Towards the end of the seventies and start of the eighties, the artist's work shifted direction again. She started making assemblages from twigs secured with hide. She composed displays of skeletal fragments, flower parts, herbs and soot. When asked why she’d shifted to such organic materials, the artist stated that contemporary art had “dried up intellectually”. She felt compelled to transgress – to utilize genuinely perishable matter in reaction to a creatively arid landscape.

An artwork dating to 1979, One Hundred Roses, featured her denuding a century of flowers. She braided the stems into round arrangements with the leaves and petals arranged inside. Upon being viewed while organizing a show, the piece retained its potency – the floral elements now totally preserved but miraculously intact. “The scent of roses persists,” a viewer remarks. “The colour is still there.”

The Artist of Mystery

“I always want to be mysterious, not to reveal what I’m doing,” the artist shared in late-life discussions. Secrecy was her strategy. At times, she showed inauthentic creations concealing genuine artworks beneath her bed. She destroyed certain drawings, only retaining signed reproductions. Although she participated in global art events and receiving acclaim as an innovator, she conducted hardly any media talks and her art was predominantly unrecognized abroad. A present retrospective marks her first significant external showcase.

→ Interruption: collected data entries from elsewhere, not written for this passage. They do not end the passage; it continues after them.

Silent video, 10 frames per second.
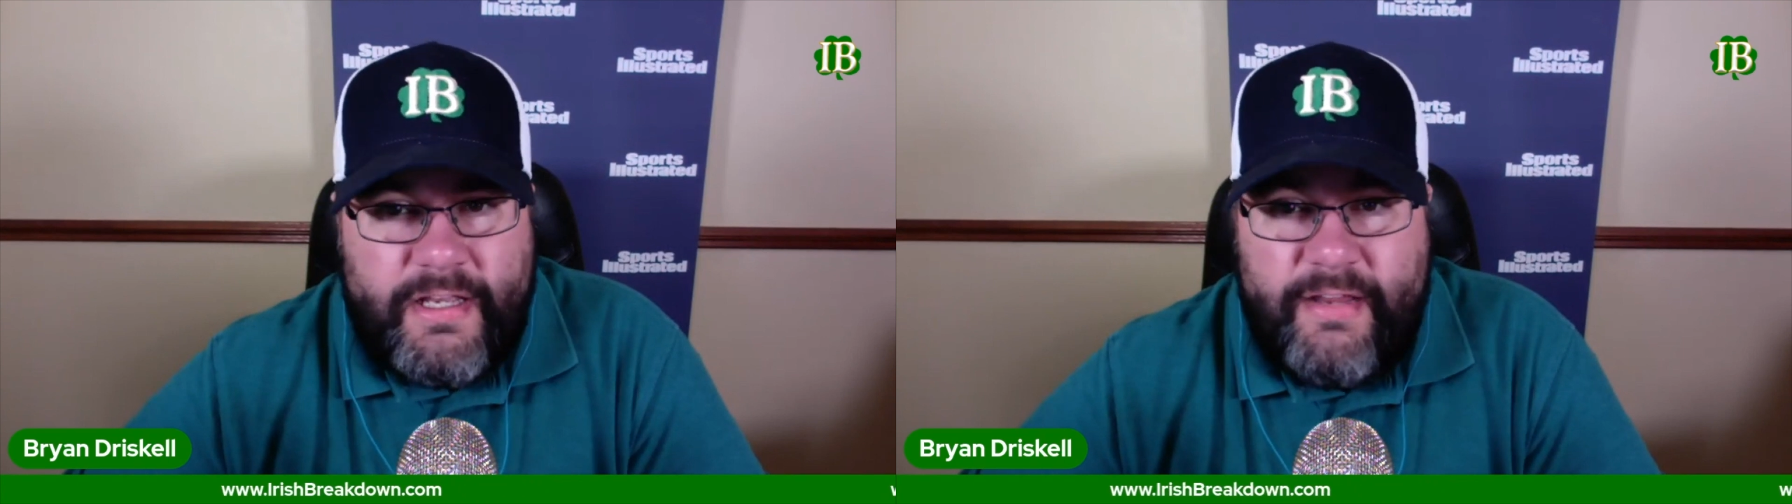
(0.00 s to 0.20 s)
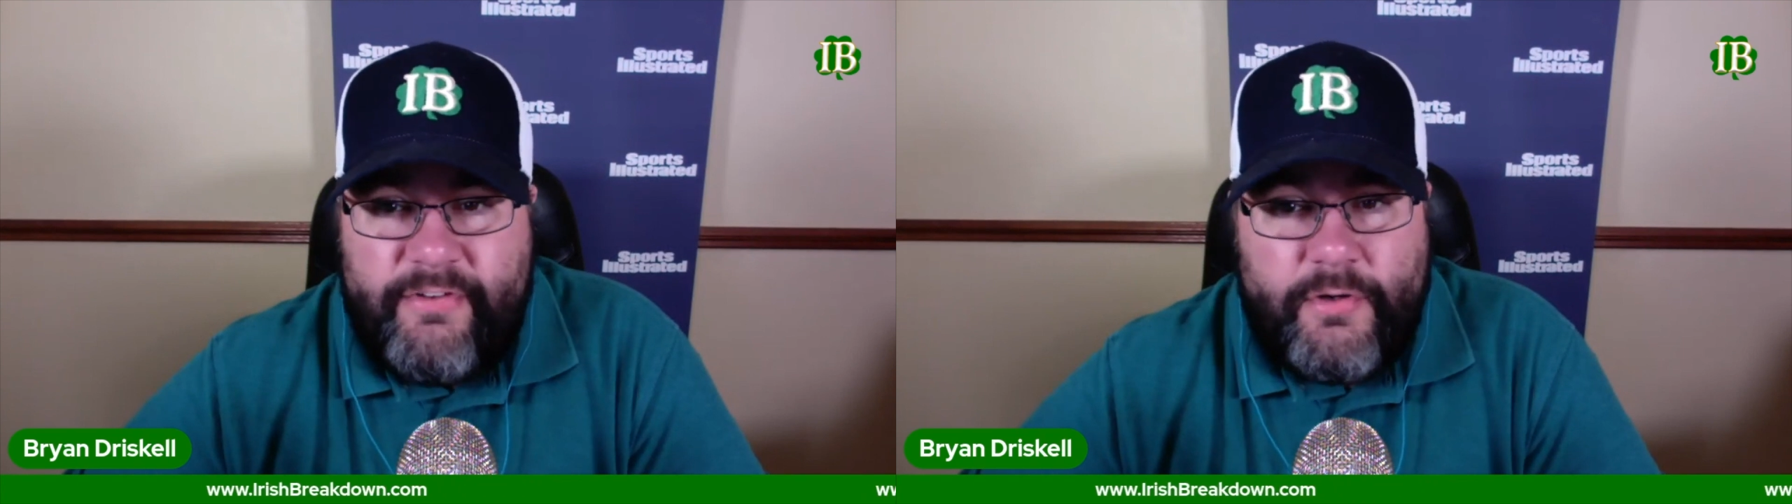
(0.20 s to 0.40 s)

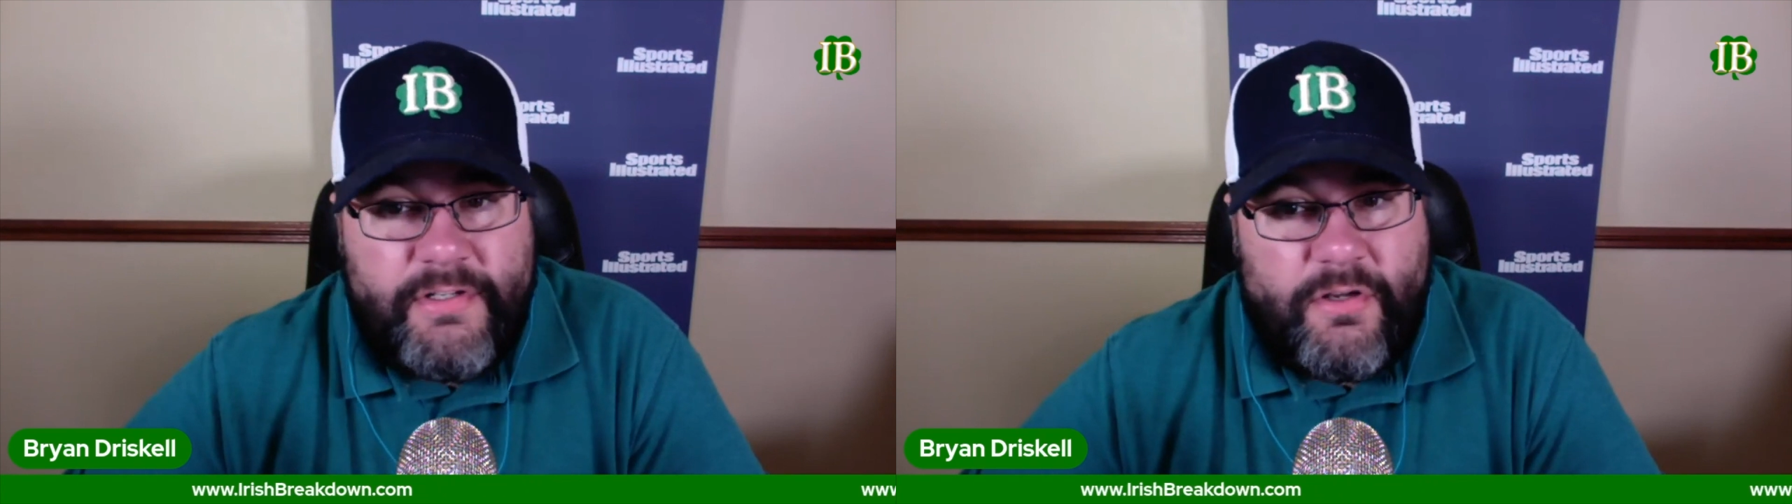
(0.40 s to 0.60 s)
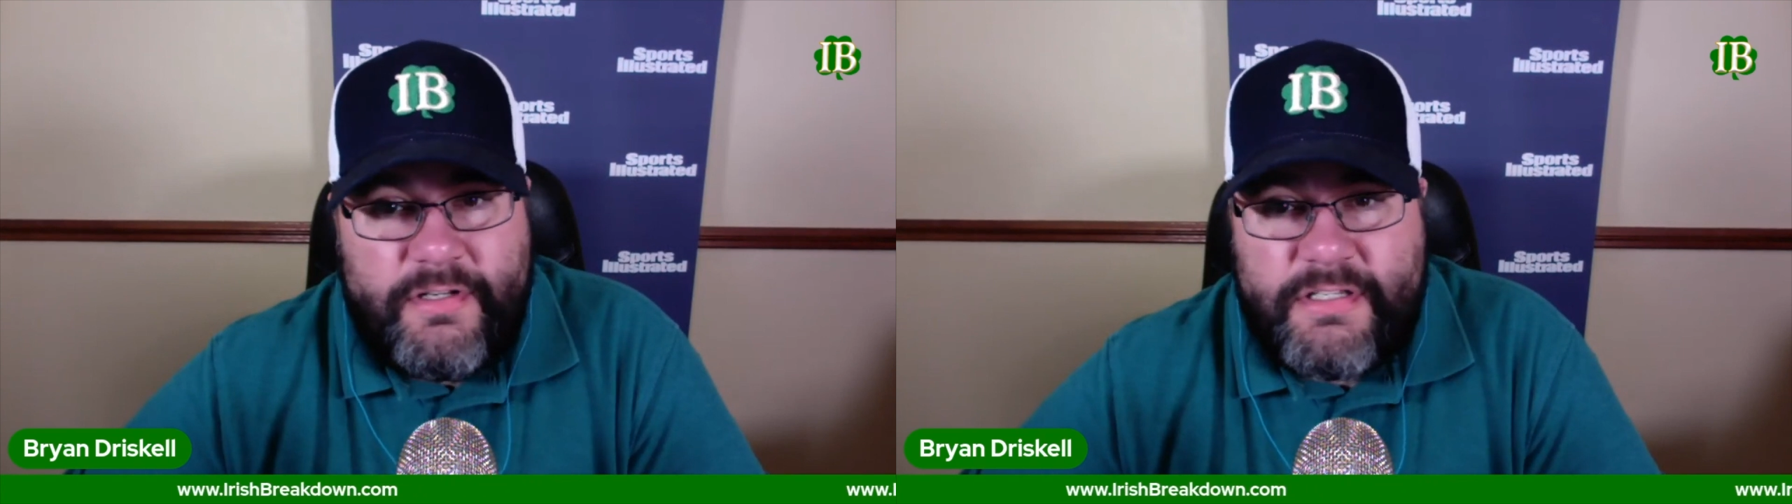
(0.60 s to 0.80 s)
even though he's
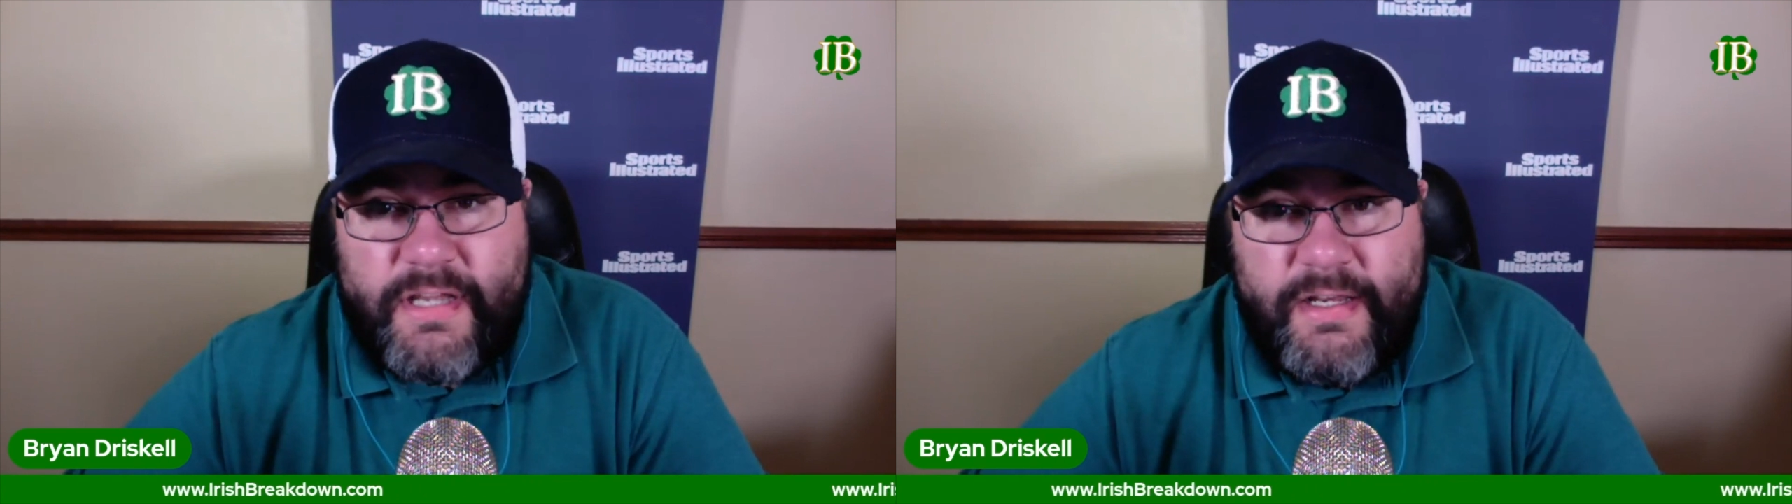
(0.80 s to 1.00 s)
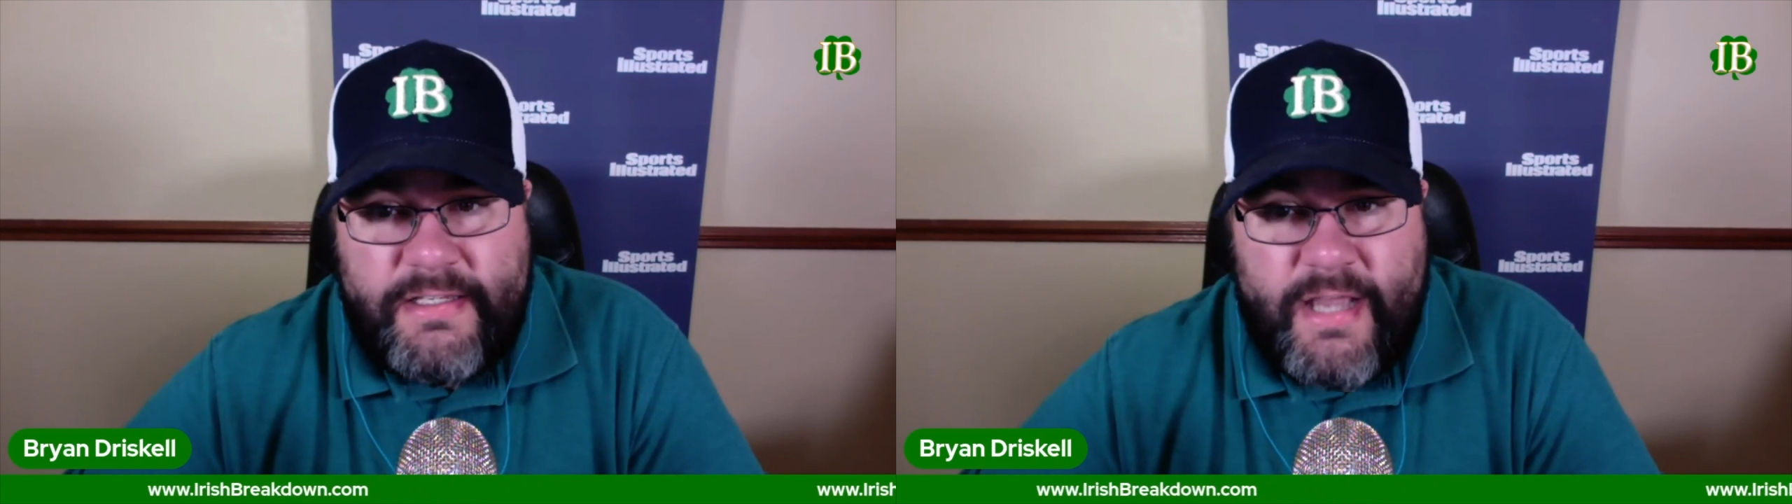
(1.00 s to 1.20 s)
on the
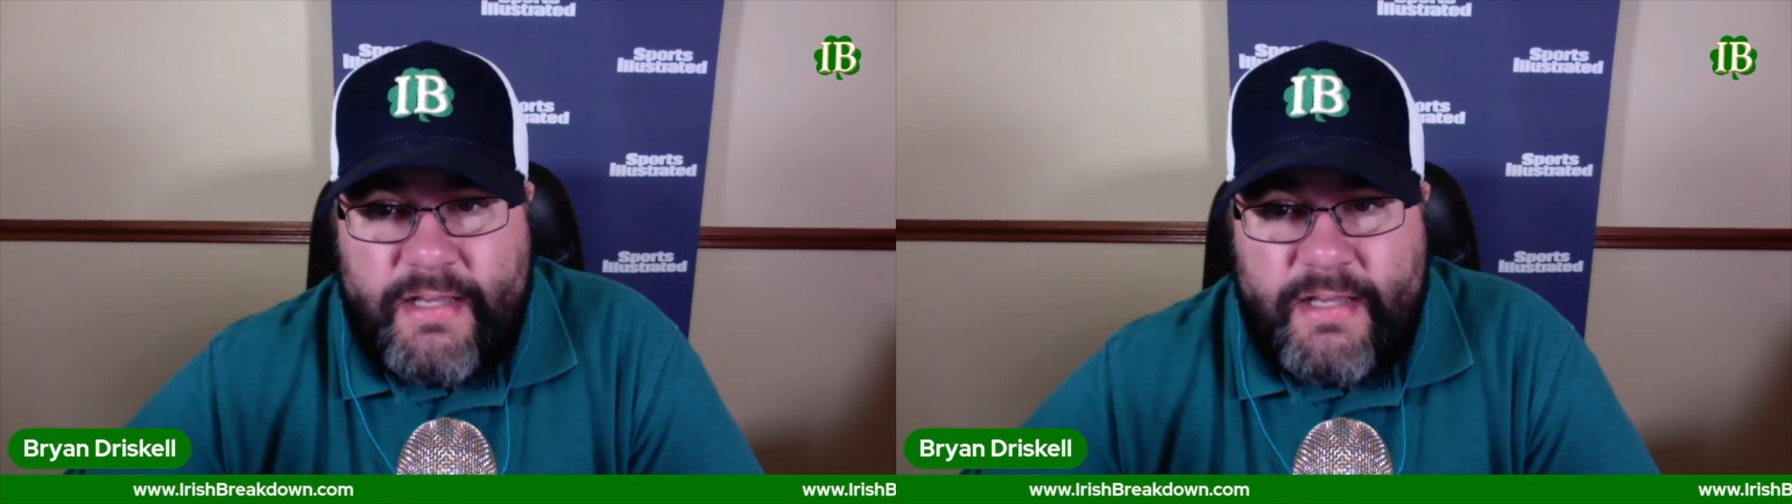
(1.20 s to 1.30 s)
skinny side.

Addressing the Trauma of Battle

Subsequently, the nineties dawned with the outbreak of conflict. Violence reached Zagreb itself. Schubert responded with a series of collages. She adhered press images and headlines onto panels. She duplicated and expanded them. Subsequently, she overpainted all elements – dark stripes akin to product codes. {Geometric forms obscured the images beneath|Angular shapes hid the pictures below|

Robert Cox
Robert Cox

A former casino manager turned gaming analyst, specializing in slot machine mechanics and responsible gambling practices.